Это соображение несколько успокоило капитана.
— Матвеев! — крикнул он.
— Есть! — отозвался из-за дверей громкий голос.
И в ту же минуту в каюту вбежал небольшого роста, худощавый, с круглой головой, покрытый щетинкой темно-русых волос, некрасивый, рябоватый матрос лет тридцати, с рыжими бачками и усами и глазами, доброе выражение которых скрашивало некрасивость его лица.
Это был вестовой Сергее Николаевича, живший у него около семи лет и привязавшийся к нему со всей силой своего благодарного сердца после того, как Вершинин, раньше служивший на одном корабле с Матвеевым, вызволил его, только что поступившего на службу первогодка, от жестокой порки, назначенной за какую-то незначительную служебную оплошность старшим офицером, отличавшимся жестокостью в обращении с матросами.
Этот неказистый, робкий матросик, испуганный предстоящим наказанием, имел такой страдальческий покорный вид, с таким отчаянием глядел своими большими серыми глазами, повторяя вздрагивавшими, побелевшими губами «Господи помилуй!» что Вершинина, бывшего случайно на баке, где уже наказывали других матросов, охватила жалость, и он упросил старшего офицера отменить наказание.
Вскоре после этого он взял Матвеева в вестовые и приобрел в нем смышленого, честного, усердного и преданного человека, который заботился о Вершинине с самой утонченной внимательностью и глядел ему, что называется, в глаза. В свою очередь и Вершинин привязался к своему вестовому.

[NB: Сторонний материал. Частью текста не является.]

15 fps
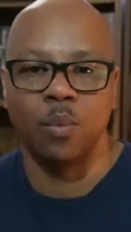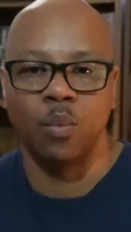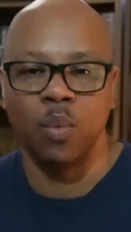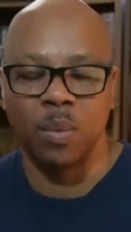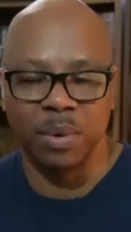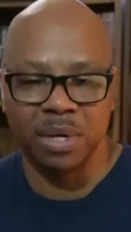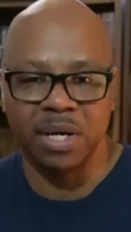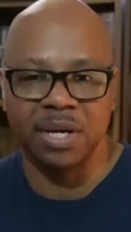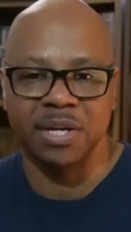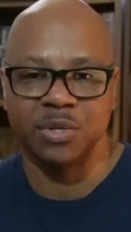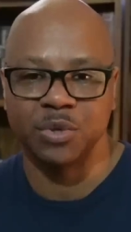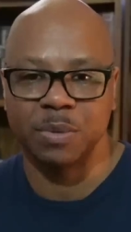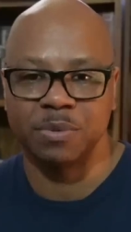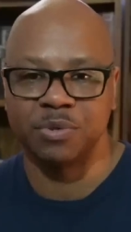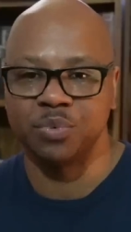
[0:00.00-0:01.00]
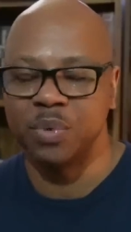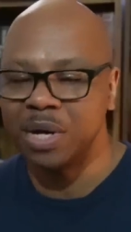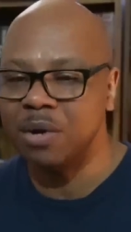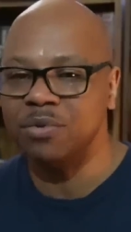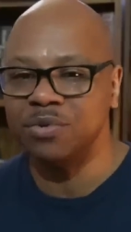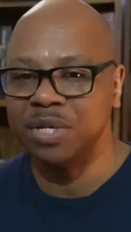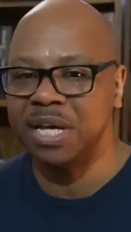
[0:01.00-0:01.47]
when we look in the scriptures, we
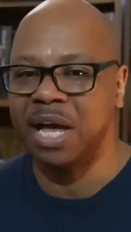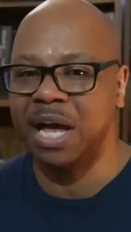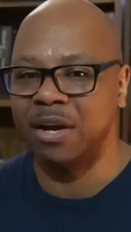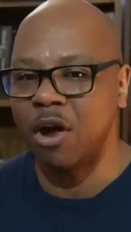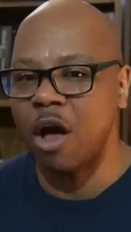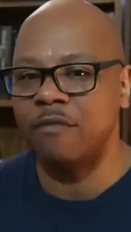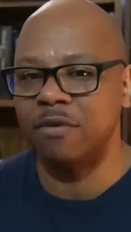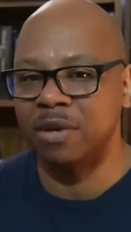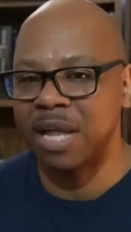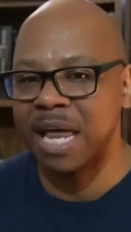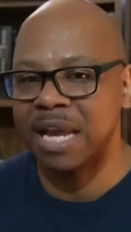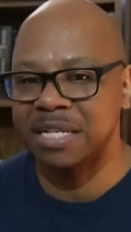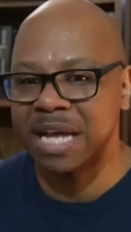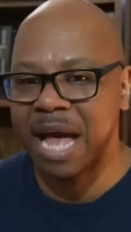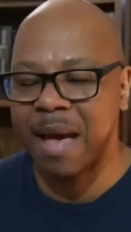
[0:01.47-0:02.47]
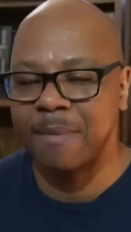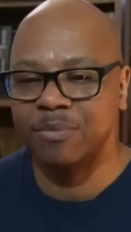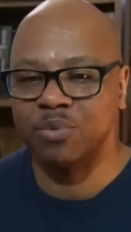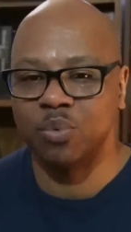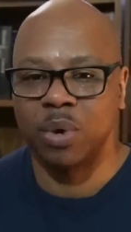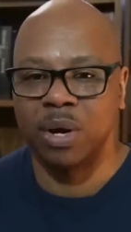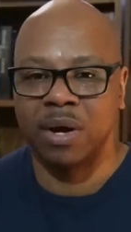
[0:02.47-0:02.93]
don't see an awful lot of times
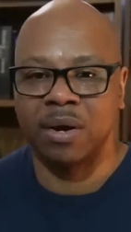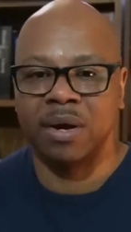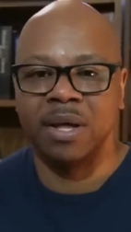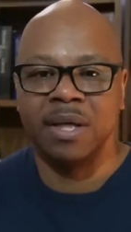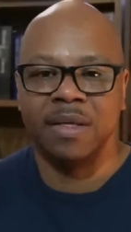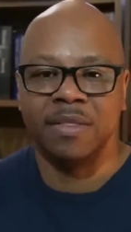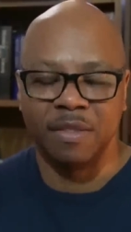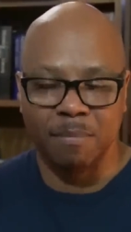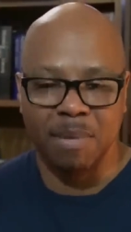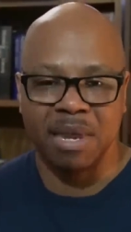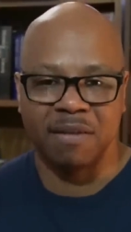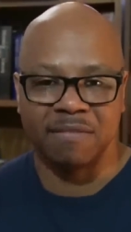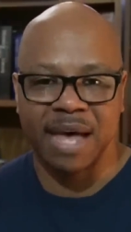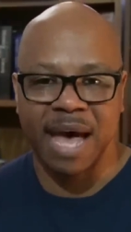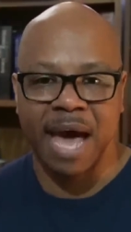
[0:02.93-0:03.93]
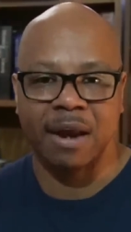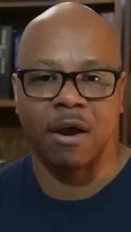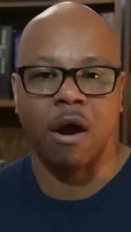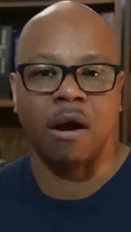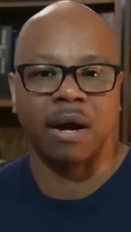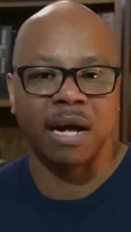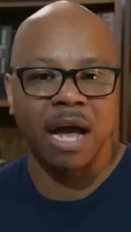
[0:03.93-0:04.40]
where the men of God
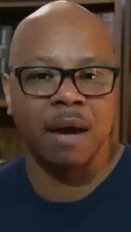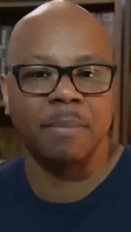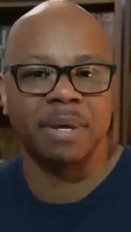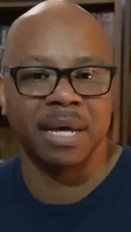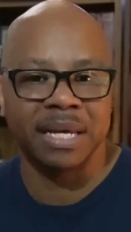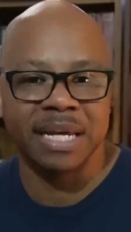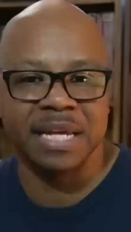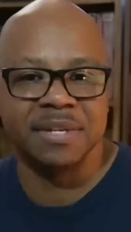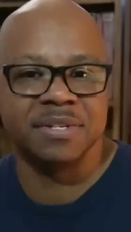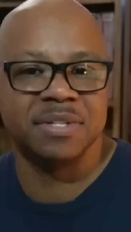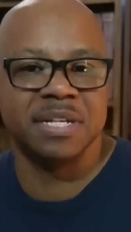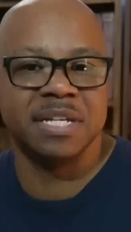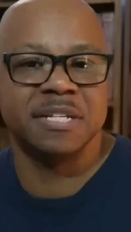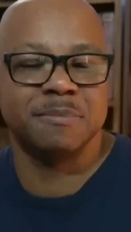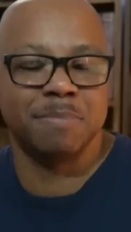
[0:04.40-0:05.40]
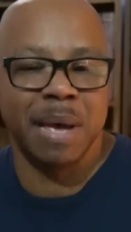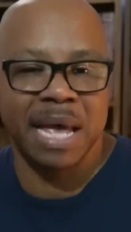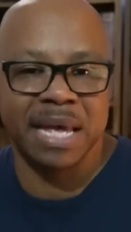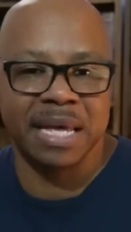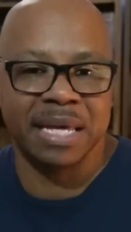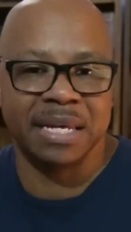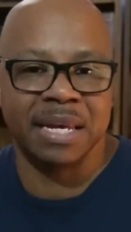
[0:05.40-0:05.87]
are coming against these
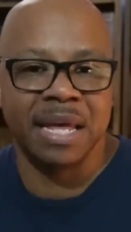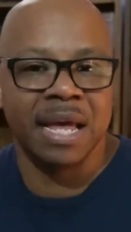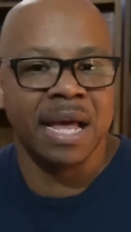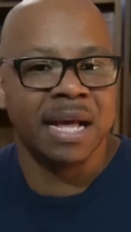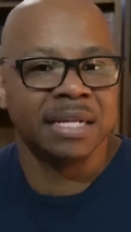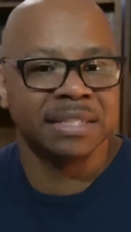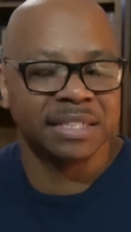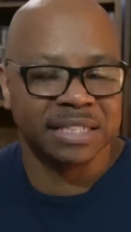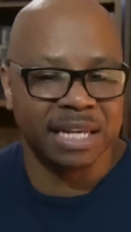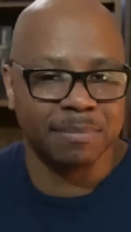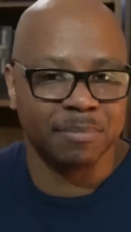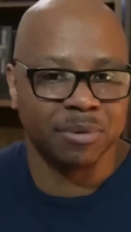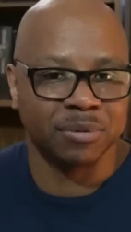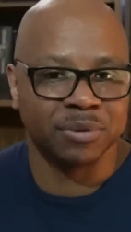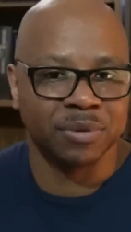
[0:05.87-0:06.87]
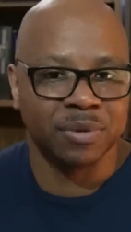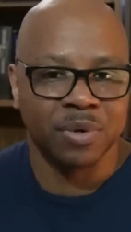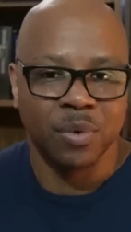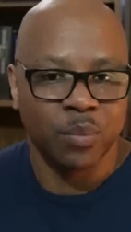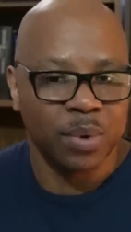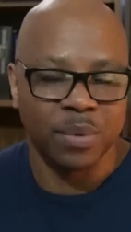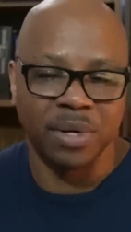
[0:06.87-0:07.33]
pagan symbols.
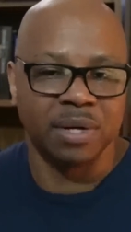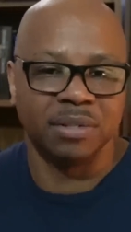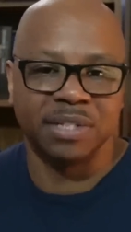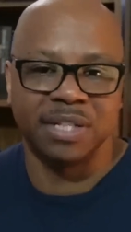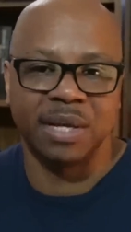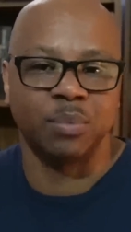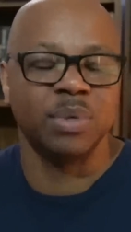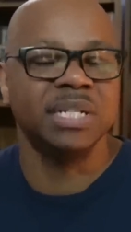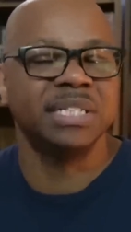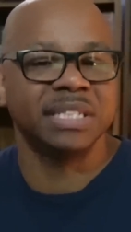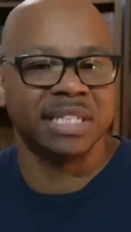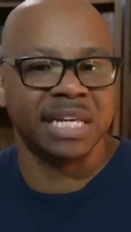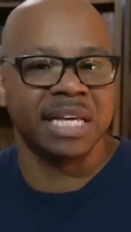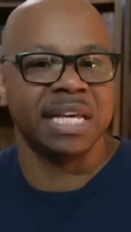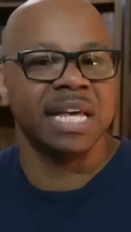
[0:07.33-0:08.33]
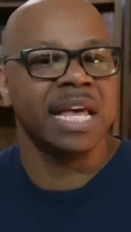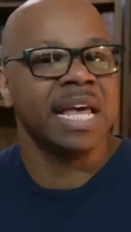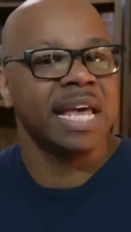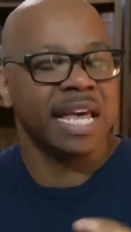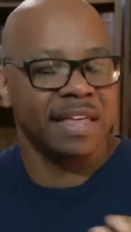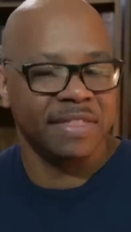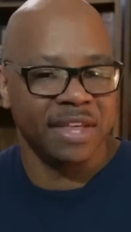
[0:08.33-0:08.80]
We really don't see that. We see
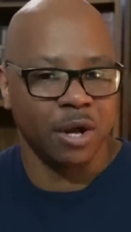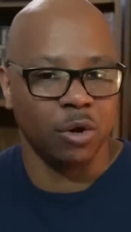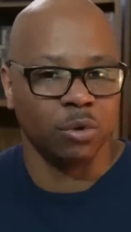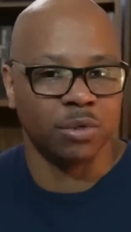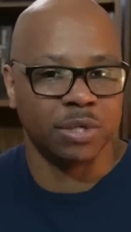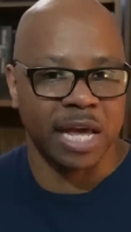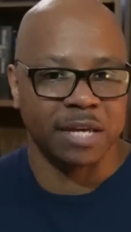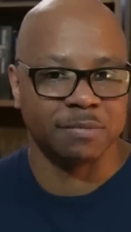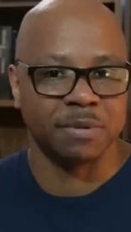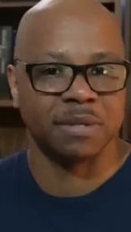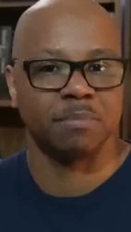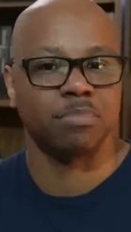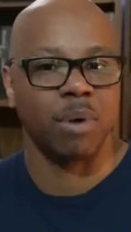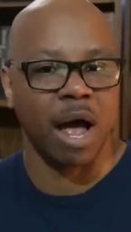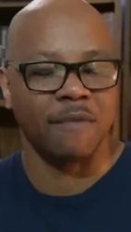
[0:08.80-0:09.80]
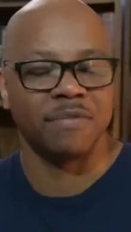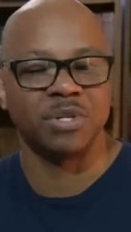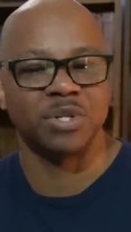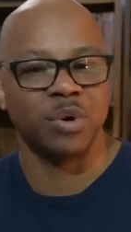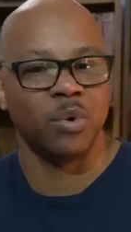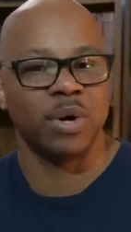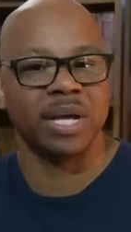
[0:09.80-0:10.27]
in the Old Testament prophets
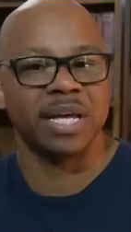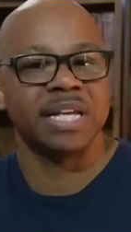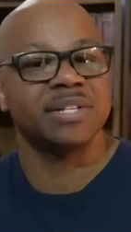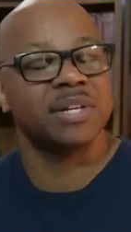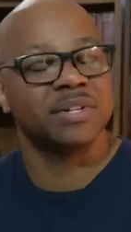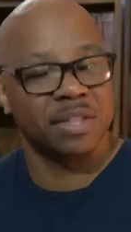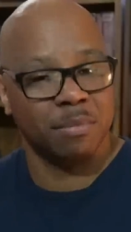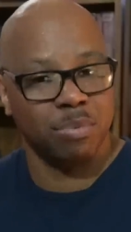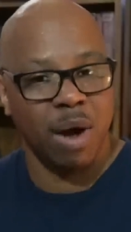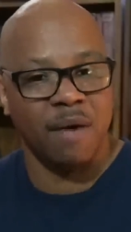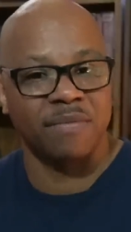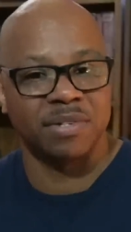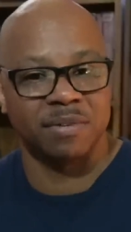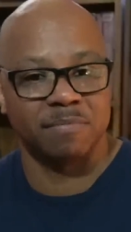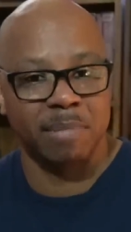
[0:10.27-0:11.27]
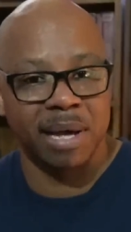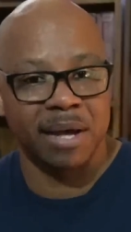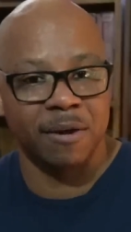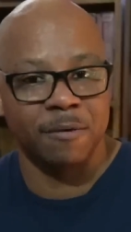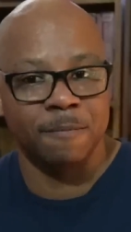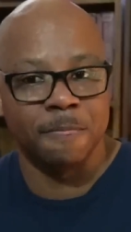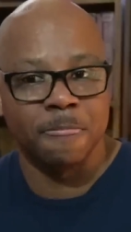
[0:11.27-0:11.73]
going against, let's say, the prophets of
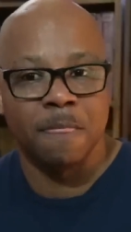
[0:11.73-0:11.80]
Baal,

— Узнай, на клипере ли мичман Огнивцев, и, если на клипере, попроси его ко мне сейчас.
— Есть!
Матвеев исчез из каюты и чрез минуту докладывал капитану, что мичман Огнивцев в один секунд явится. Только оденутся.
— Отдыхал он, что ли?
— Никак нет, вашескобродие! Так значит, по жаркости. Писали что-то.
«Пишет! Верно, ей пишет!» невольно подумал капитан.
И лицо его мгновенно омрачилось. И жгучее больное чувство ревности охватило его с новой силой. Подозрения казались несомненной ужасной действительностью.